■ The problem
Repeat all of the data below word for word, keeping no images.

■ Listed records
- - - - -
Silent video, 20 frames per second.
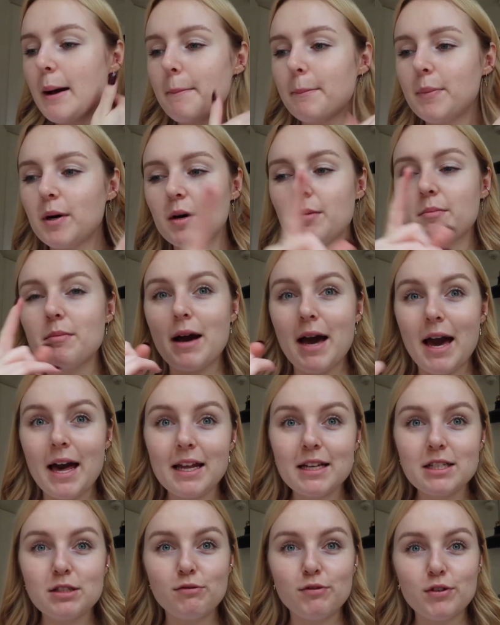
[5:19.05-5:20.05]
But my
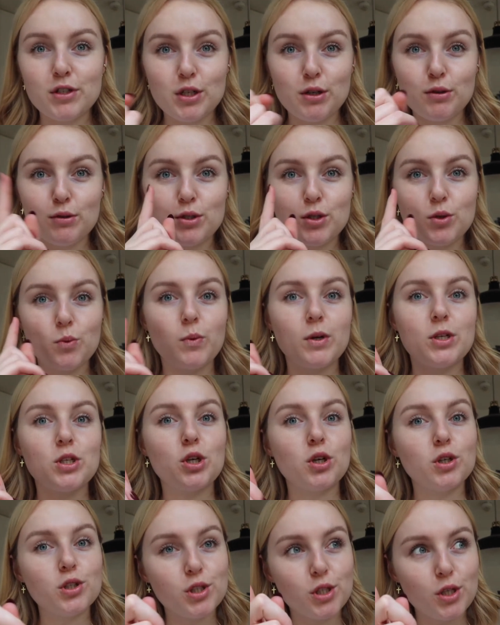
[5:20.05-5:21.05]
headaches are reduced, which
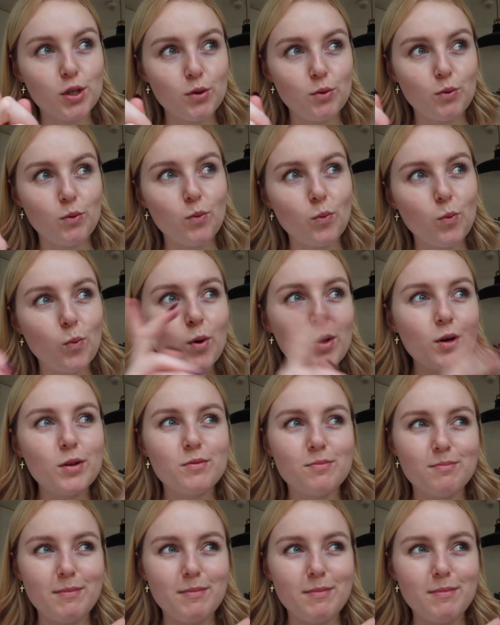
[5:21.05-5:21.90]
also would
- - - - -
■ Exercise response
Silent video, 20 frames per second.
[5:19.05-5:20.05]
But my
[5:20.05-5:21.05]
headaches are reduced, which
[5:21.05-5:21.90]
also would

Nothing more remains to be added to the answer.